I would say that if the purpose of attempting to predict outcomes is in order to select patients for follow up, then a high sensitivity is required, to ensure that few patients with delays or impairments are missed, and prediction of a low 2-year Bayley score (which itself has a fairly high sensitivity (and low specificity) for long term functional problems) would be reasonable. Enrolling identified children in a follow up program is not generally a harm, so enrolling more children than the proportion that will truly eventually have significant impairments would be acceptable.
If the reasoning is to initiate a targeted early intervention, then again high sensitivity is required, so that all infants who will potentially benefit will be enrolled; if the intervention carries potential risks, or is costly, then a high specificity is also required.
If we wish, by our predictions, to prepare parents for their future, we need a high positive predictive value (PPV) for outcomes that are going to impact on their lives, and a high negative predictive value (NPV) to ensure that we do not inappropriately reassure them. In this case a high PPV for a low BSID score is of questionable benefit, as there is little evidence that a BSID ˂70 affects the function of families.
If we are trying to understand the causes of disability among preterm infants, then statistically significant associations, even if PPV is low, may help to direct our attention to findings which require further study.

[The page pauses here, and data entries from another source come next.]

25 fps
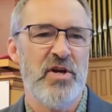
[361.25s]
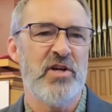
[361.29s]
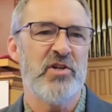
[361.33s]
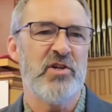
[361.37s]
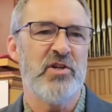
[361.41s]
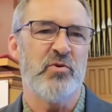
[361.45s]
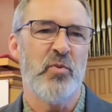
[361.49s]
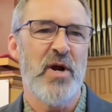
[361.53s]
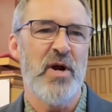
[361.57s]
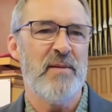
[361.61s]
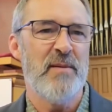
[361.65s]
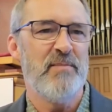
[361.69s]

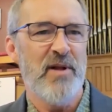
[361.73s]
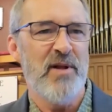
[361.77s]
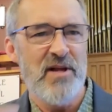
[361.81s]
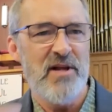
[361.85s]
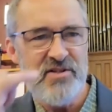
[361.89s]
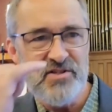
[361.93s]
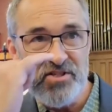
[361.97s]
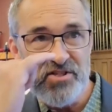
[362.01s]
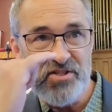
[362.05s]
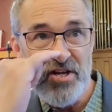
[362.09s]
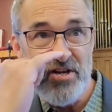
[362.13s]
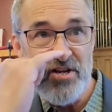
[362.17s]
Red blood
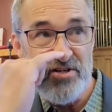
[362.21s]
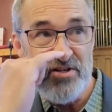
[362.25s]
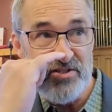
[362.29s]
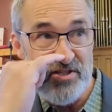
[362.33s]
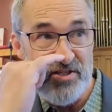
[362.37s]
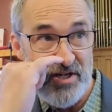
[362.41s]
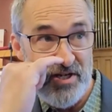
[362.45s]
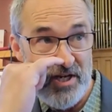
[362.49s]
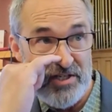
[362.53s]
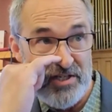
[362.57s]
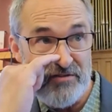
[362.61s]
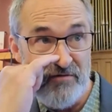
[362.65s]
cells
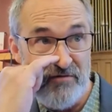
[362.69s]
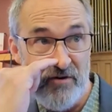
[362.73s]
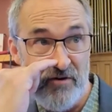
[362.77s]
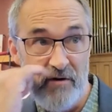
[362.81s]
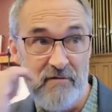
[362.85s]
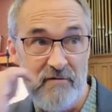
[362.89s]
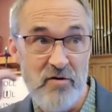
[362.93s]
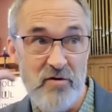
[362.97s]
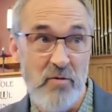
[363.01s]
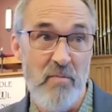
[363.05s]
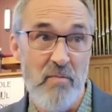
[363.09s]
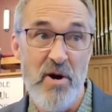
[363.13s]
last for a few months.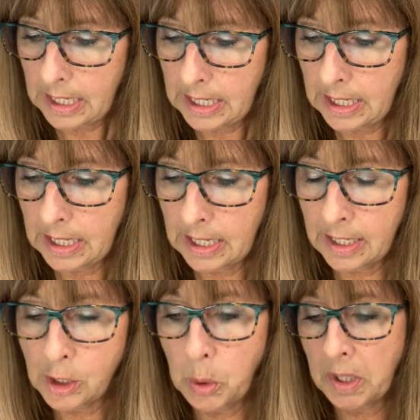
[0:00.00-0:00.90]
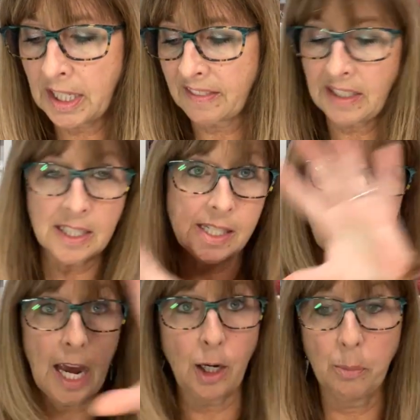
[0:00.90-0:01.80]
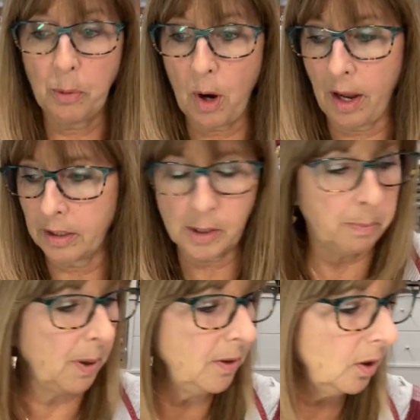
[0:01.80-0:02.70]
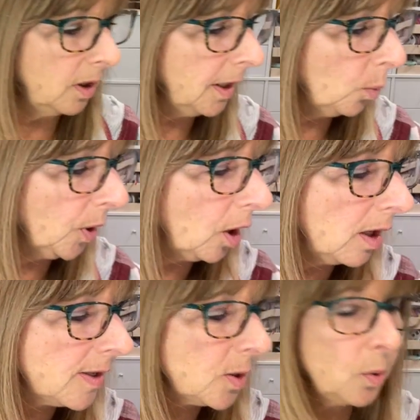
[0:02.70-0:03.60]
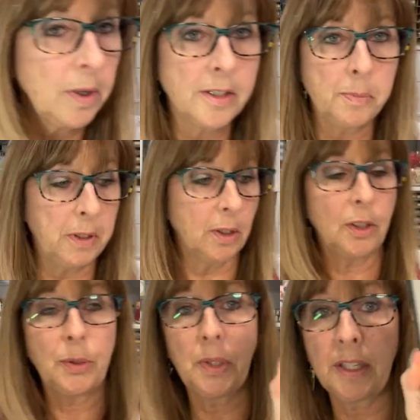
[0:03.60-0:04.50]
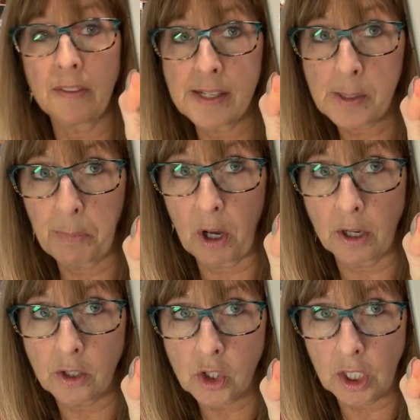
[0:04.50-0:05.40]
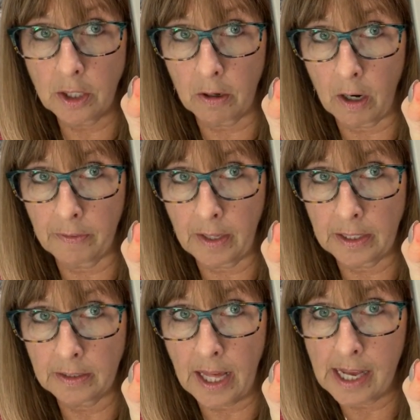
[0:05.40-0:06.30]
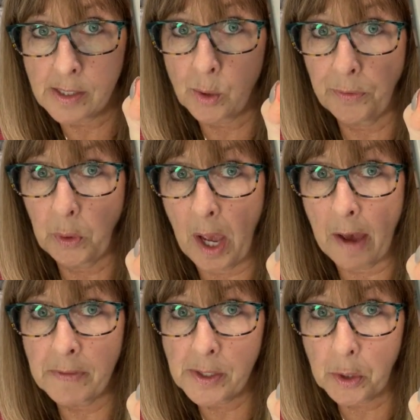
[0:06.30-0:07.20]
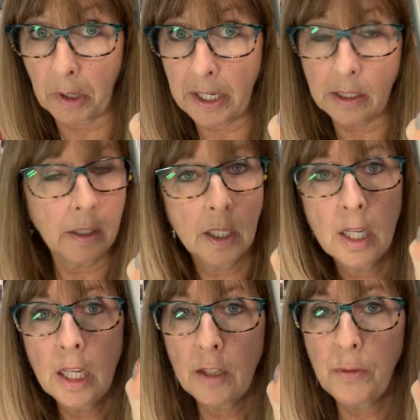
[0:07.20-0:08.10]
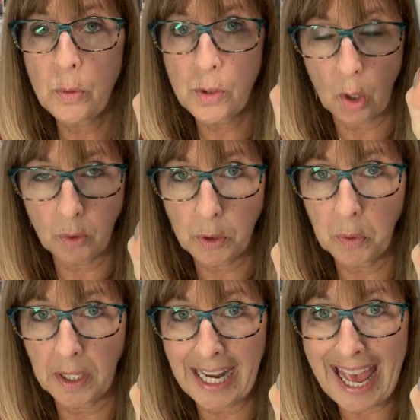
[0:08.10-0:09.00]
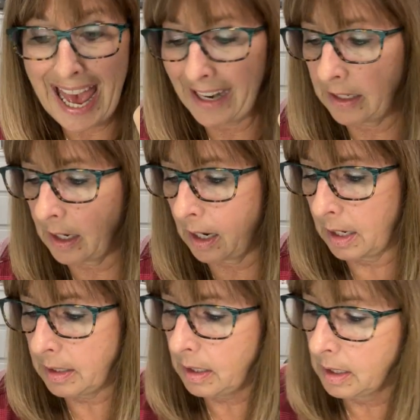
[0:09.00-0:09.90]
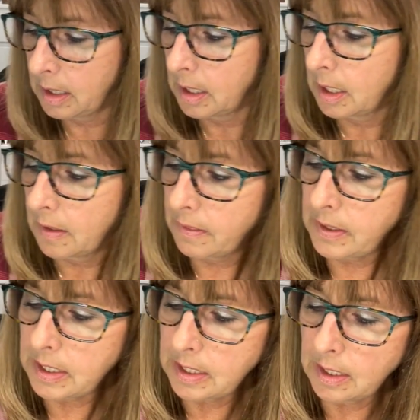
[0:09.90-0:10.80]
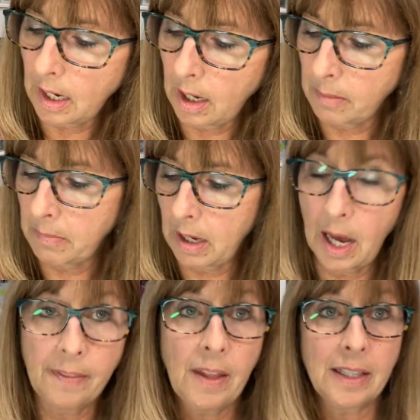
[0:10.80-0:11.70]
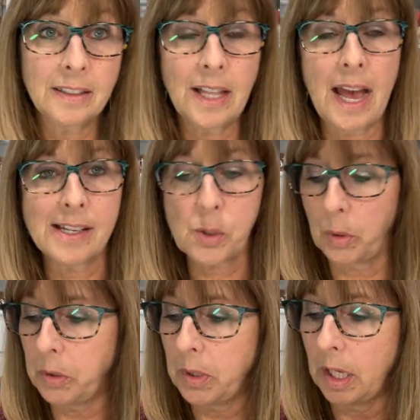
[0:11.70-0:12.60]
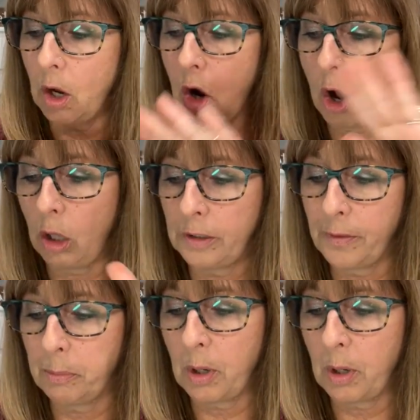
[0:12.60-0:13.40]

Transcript: and you can get the entire product bundle. We're also going to be including this punch in our online class. So if you have this, great. If you don't, you can add it on. The online class where you get all of the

In our efforts to perform research to reduce disability, or the impacts of disability, we really need predictive methods that have a high PPV for these outcomes (for example to enroll infants in prevention trials without enrolling infants at low risk) and a high sensitivity, so that a high proportion of affected children will be enrolled. In this case, minor or moderately severe impairments might be worthwhile predicting.
In contrast some articles explicitly state that the purpose of performing a particular test is that, with the results, we can redirect intensive care to comfort care, and prevent the survival of disabled children. I propose that for such a purpose, if it is considered morally acceptable, we should demand findings that have extremely high PPVs, and only for profoundly abnormal outcomes. In such a situation a prediction that a 2 year BSID will be 2 SD below the mean is entirely inadequate.

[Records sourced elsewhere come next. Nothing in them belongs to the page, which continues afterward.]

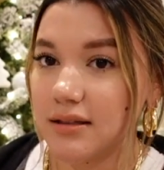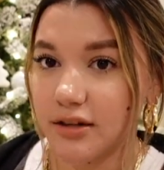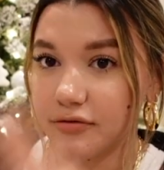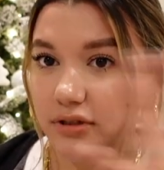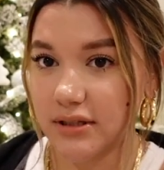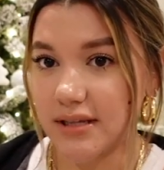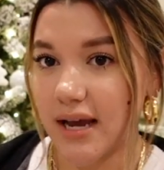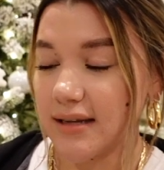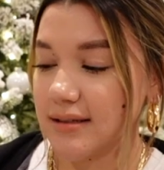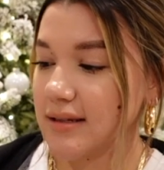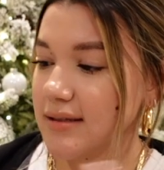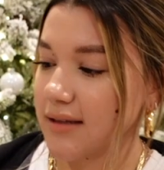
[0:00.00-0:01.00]
different
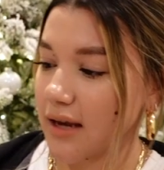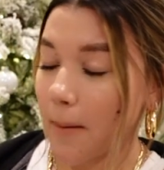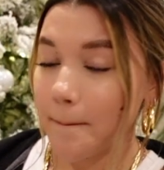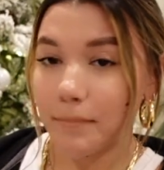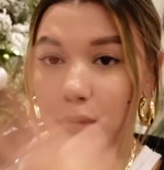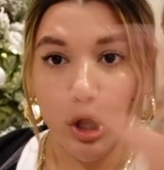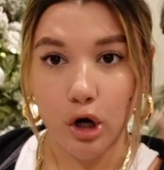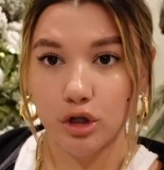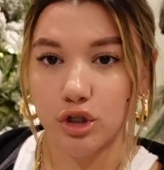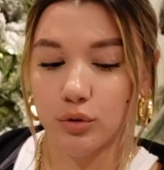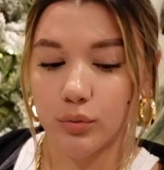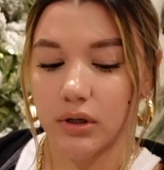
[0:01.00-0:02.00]
sizes, like a
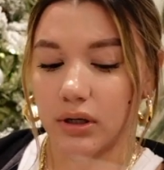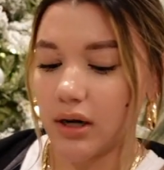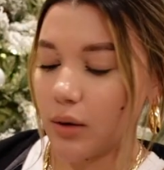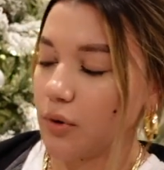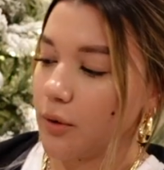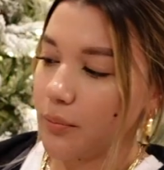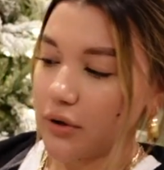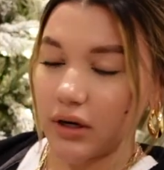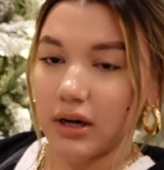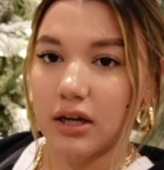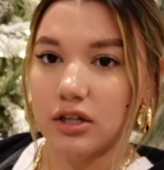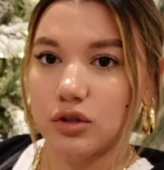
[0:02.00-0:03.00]
larger one, and I would have put
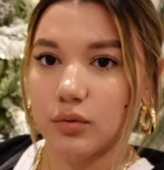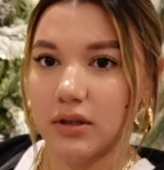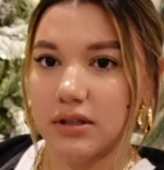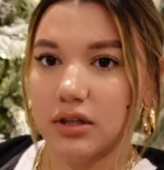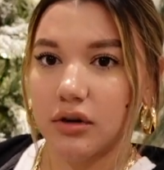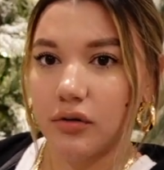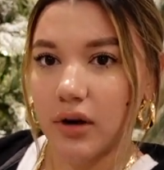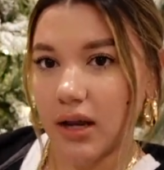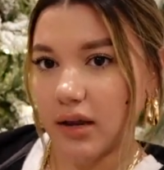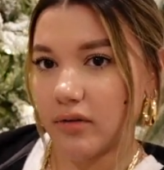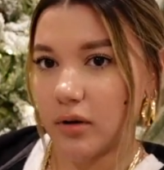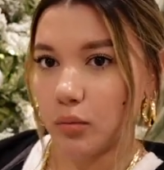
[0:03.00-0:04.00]
it next to it to create
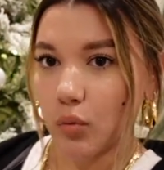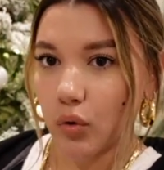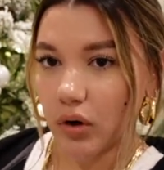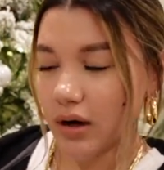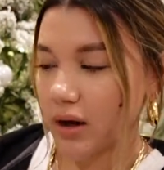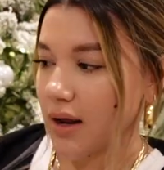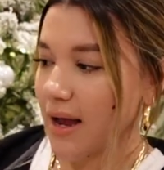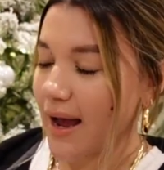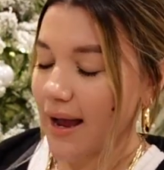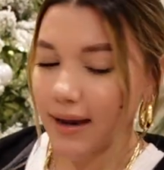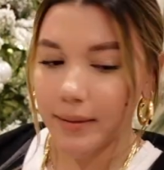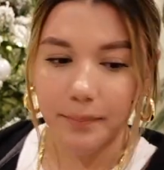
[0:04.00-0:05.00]
even more
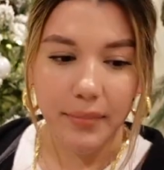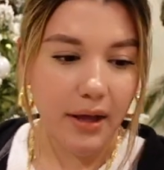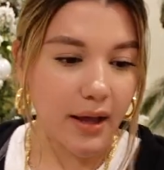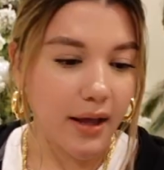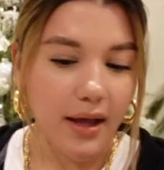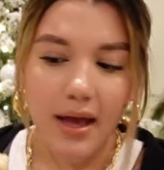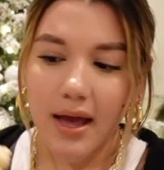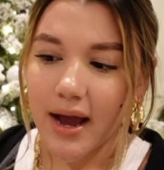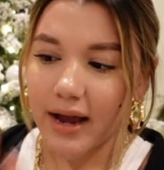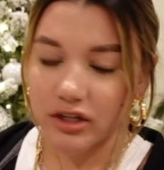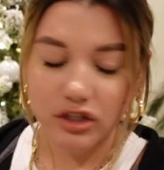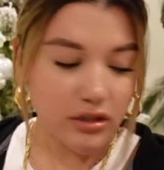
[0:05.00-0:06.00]
height, but
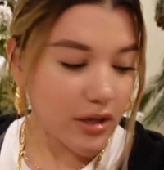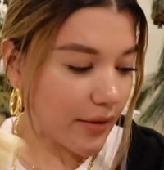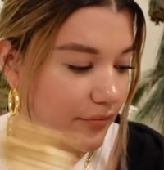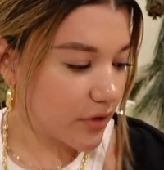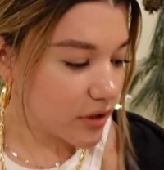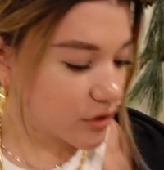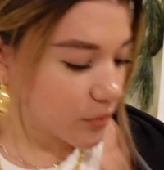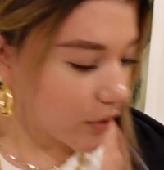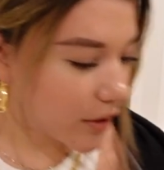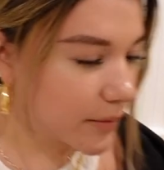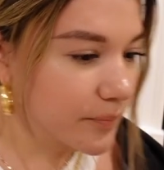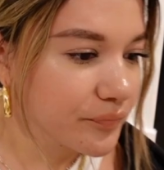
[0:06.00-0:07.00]
I just got this
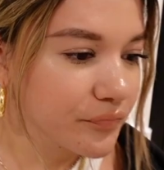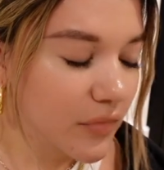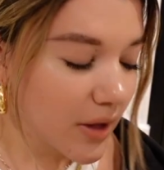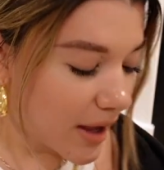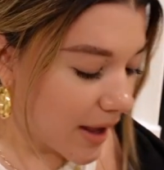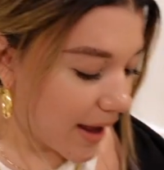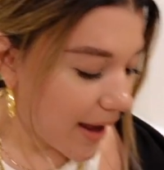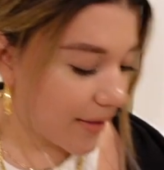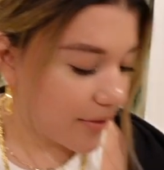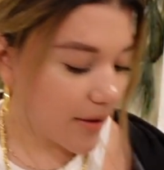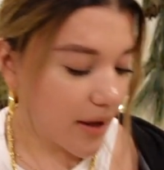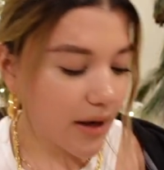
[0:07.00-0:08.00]
one.
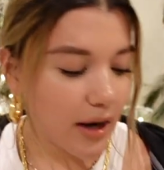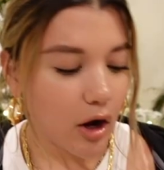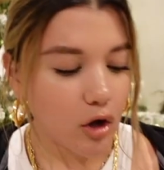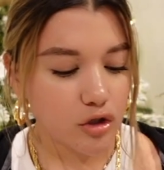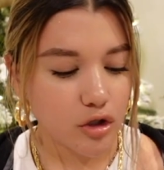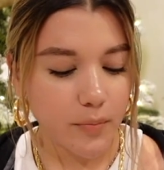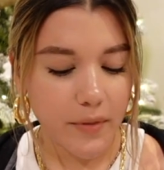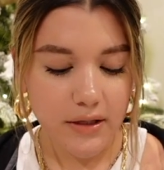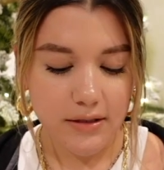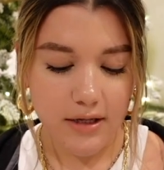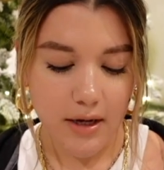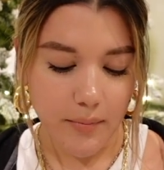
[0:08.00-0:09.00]
And then I also
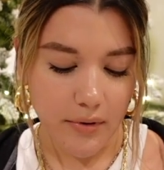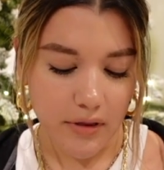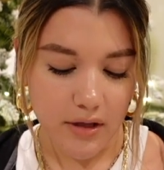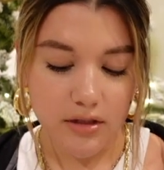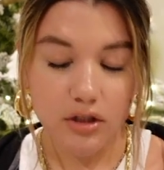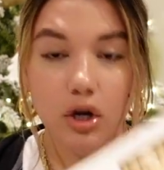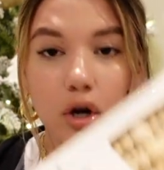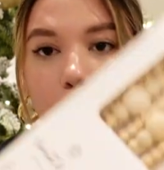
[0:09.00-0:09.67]
picked up this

7.2 Predicting Outcomes Before Birth, Lack of Prediction by Gestational Age
When deciding on immediate neonatal intervention for an infant about to deliver in the extremely preterm range, we have limited data to use. Decisions are usually based on estimated gestational age (EGA) and often follow recommendations from professional societies. It is clear from multiple data sources that gestational age among the extremely preterm infant is strongly correlated with survival, even though birth weight is a better predictor of survival. In contrast, a recent systematic review [4] shows that when infants are examined at a sufficiently advanced age (over 4 years at least) there is no distinction in intellectual impairment between infants born at 22, 23, 24, 25 or 26 weeks. Although they differ in their survival, among survivors there is little evidence of different frequencies of significant impairments [5].

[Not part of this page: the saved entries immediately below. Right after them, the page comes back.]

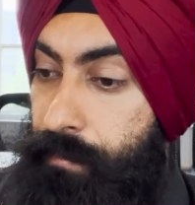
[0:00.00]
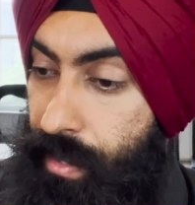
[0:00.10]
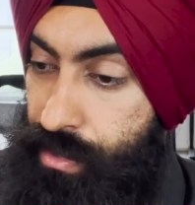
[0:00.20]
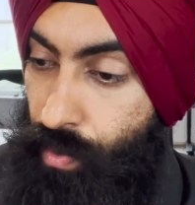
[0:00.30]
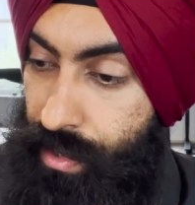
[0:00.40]

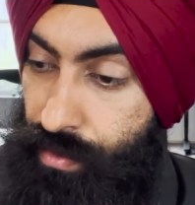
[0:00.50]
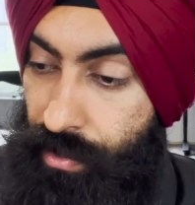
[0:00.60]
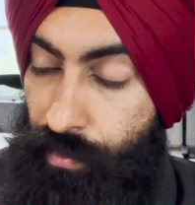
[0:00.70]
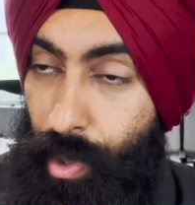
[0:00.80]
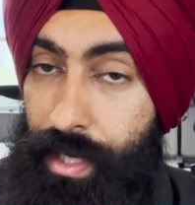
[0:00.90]
In
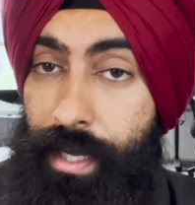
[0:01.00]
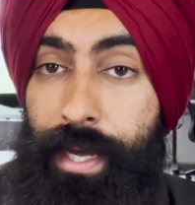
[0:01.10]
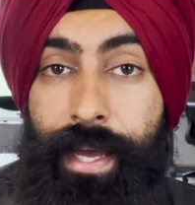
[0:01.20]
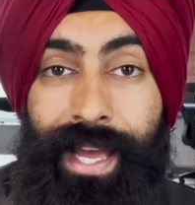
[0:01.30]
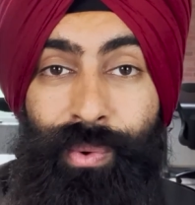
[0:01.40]
2021,
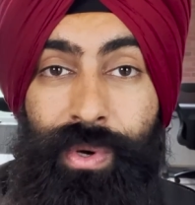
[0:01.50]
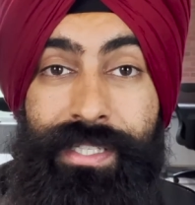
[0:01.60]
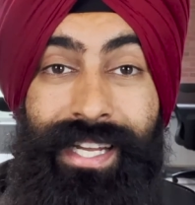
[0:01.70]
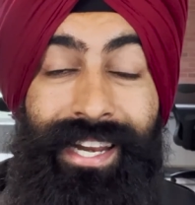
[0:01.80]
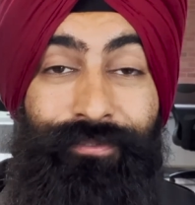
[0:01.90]
it
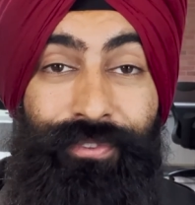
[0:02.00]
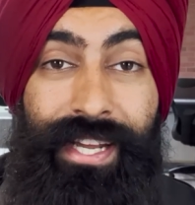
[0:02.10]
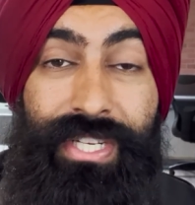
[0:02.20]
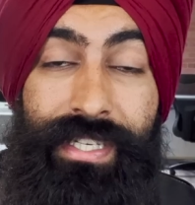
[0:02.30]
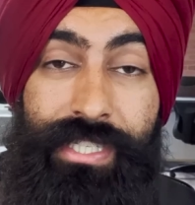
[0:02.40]
was that
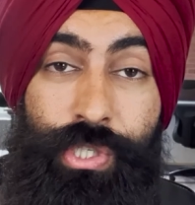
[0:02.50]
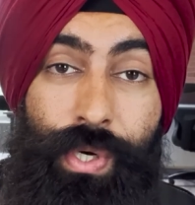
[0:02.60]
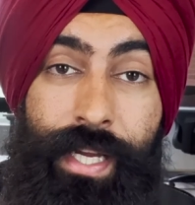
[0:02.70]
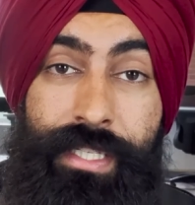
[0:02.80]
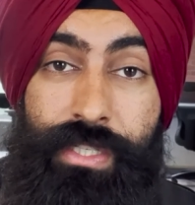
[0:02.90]
inflation is
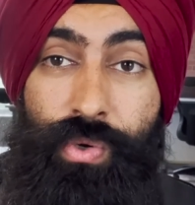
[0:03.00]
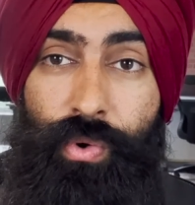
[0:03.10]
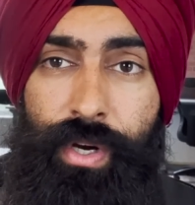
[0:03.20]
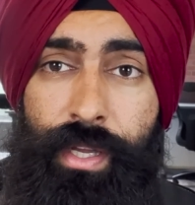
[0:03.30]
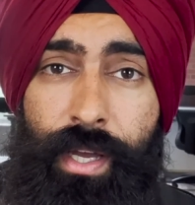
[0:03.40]
transitory.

Therefore gestational age cannot be used to predict long term outcomes, however sex can be, as there are consistent and substantial differences between boys and girls [6]. This would suggest that if predictions of long term intellectual impairments are going to be made to decide on active intervention, it makes no sense to alter intervention based on gestational age, it would be more rational to resuscitate girls, and not boys. The moral acceptability of this is worthy of discussion.